ITALIANS (IF YOU ARE FROM NY. NJ, LONG ISLAND, BOSTON, SOUTH PHILADELPHIA, MILWAUKEE, CHICAGO ETC, IT WILL BE EASIER TO IDENTIFY WITH THIS)

Why do Italians dislike Jehovah’s Witnesses? Because Italians dislike all witnesses.

Do you know why most men from Italy are named Tony? On the boat over to America they put a sticker on them that said – TO NY.

You know you’re Italian when. . . You can bench press 325 pounds, shave twice a day and still cry when your mother yells at you.

You carry your lunch in a produce bag because you can’t fit two cappicola sandwiches, 4 oranges, 2 bananas and pizzelles into a regular lunch bag.

Your mechanic, plumber, electrician, accountant, travel agent and lawyer are all your cousins.

You have at least 5 cousins living in the same town or on the same block. All five of those cousins are named after your grandfather or grandmother.

You are on a first name basis with at least 8 banquet hall owners.

You only get one good shave from a disposable razor.

If someone in your family grows beyond 5′ 9,” it is presumed his Mother had an affair.

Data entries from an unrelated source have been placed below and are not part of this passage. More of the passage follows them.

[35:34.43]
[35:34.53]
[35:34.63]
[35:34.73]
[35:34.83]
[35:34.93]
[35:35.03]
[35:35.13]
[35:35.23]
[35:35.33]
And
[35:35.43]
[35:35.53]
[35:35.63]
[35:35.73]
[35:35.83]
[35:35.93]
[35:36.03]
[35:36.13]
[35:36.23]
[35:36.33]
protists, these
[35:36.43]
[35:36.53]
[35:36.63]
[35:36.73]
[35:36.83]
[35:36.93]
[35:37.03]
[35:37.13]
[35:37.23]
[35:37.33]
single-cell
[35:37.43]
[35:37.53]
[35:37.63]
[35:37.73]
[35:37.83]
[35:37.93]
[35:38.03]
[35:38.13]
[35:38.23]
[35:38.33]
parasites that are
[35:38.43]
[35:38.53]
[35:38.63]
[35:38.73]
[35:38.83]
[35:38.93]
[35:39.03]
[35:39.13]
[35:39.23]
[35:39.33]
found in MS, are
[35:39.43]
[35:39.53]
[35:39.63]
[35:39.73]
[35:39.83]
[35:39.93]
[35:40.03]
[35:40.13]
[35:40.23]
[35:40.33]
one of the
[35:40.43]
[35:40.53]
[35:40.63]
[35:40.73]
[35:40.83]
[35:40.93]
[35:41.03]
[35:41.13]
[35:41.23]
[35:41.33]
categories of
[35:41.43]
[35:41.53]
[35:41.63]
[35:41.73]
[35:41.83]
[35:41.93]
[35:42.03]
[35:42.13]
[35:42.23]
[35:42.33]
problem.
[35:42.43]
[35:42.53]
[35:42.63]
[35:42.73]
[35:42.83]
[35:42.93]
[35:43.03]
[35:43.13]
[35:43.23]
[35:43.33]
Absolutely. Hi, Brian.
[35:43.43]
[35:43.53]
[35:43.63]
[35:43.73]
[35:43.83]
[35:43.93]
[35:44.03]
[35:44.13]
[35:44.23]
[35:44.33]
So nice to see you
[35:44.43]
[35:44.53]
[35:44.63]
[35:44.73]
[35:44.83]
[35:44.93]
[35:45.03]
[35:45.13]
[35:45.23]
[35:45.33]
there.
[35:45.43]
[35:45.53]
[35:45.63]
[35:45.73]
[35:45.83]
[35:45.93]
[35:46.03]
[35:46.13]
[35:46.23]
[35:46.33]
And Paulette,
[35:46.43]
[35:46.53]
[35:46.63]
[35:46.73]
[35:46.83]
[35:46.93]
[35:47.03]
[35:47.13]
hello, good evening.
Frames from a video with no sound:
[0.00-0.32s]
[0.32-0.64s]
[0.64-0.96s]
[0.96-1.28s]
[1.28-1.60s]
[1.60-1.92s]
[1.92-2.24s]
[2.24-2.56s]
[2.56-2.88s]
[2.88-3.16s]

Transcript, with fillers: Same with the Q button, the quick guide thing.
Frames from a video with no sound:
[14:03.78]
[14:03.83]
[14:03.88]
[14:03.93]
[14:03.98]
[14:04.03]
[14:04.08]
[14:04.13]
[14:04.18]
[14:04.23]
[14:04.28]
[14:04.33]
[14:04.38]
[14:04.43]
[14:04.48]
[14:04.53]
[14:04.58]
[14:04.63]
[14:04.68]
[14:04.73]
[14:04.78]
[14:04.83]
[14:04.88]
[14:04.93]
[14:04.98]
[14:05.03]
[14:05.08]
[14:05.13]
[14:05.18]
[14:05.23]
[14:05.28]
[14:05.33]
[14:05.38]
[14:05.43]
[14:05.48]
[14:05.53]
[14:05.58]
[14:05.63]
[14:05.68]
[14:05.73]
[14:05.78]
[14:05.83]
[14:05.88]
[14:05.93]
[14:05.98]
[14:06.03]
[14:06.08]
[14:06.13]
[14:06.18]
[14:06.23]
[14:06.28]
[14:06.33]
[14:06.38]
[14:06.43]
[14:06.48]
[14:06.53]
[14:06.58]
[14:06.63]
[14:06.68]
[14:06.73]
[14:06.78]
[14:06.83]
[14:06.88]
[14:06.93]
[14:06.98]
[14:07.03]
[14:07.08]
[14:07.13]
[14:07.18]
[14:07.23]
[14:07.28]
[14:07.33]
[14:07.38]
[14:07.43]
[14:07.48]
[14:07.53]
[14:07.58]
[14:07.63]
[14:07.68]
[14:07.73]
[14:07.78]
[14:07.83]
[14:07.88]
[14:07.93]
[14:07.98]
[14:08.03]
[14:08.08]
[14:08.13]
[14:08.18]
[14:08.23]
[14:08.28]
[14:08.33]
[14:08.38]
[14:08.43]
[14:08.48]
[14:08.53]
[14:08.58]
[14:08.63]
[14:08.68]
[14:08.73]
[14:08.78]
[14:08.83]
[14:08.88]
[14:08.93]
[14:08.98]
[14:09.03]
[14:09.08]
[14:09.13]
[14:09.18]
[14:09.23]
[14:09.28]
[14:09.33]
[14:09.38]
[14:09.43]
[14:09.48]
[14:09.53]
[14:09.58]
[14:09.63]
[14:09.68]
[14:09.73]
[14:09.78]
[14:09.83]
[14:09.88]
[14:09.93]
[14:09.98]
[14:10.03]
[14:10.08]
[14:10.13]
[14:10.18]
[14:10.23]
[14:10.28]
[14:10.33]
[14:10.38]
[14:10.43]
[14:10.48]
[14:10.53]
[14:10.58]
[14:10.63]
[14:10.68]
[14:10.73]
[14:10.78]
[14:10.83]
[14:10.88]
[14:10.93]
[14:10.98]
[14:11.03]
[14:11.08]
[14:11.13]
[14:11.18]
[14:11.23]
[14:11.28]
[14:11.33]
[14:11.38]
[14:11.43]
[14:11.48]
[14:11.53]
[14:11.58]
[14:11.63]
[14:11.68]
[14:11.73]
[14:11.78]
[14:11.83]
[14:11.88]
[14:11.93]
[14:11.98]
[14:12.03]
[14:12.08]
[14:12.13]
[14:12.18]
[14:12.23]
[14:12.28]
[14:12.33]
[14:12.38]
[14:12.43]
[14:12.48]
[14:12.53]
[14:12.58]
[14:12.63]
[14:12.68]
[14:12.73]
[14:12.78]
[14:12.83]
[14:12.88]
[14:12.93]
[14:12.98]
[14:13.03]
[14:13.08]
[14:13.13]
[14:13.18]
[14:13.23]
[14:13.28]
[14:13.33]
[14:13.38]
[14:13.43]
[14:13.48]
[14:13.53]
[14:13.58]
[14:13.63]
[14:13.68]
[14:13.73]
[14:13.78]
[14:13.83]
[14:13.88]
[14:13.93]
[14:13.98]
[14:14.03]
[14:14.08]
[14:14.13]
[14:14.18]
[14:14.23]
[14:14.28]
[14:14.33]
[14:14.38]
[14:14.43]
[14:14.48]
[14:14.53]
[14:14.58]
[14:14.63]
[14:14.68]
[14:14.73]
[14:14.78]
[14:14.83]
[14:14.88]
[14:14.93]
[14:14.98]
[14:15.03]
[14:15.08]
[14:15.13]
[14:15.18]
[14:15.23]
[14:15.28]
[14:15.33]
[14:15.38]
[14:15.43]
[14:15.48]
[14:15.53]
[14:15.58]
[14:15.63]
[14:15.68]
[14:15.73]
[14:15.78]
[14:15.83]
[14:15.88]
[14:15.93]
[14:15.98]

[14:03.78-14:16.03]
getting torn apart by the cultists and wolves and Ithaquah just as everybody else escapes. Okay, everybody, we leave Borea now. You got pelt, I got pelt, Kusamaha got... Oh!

There were more than 28 people in your bridal party.

You netted more than $50,000 on your first communion.

Joke Of The Day

An elderly Italian man lay dying in his bed. While suffering the agonies of impending death, he suddenly smelled the aroma of his favorite Italian anisette sprinkle cookies wafting up the stairs. He gathered his remaining strength, and lifted himself from the bed.

Leaning against the wall, he slowly made his way out of the bedroom, and with even greater effort, gripping the railing with both hands, he crawled downstairs. With labored breath, he leaned against the door frame, gazing into the kitchen. Were it not for death’s agony, he would have thought himself already in heaven, for there, spread out upon waxed paper on the kitchen table were literally hundreds of his favorite anisette sprinkle cookies.

Was it heaven? Or was it one final act of heroic love from his devoted Italian wife of sixty years, seeing to it that he left this world a happy man?

Mustering one great final effort, he threw himself towards the table, landing on his knees in a rumpled posture. His parched lips parted, the wondrous taste of the cookie was already in his mouth, seemingly bringing him back to life.

The aged and withered hand trembled on its way to a cookie at the edge of the table, when it was suddenly smacked with a spatula by his wife…… “Back off!” she said, “They’re for the funeral.”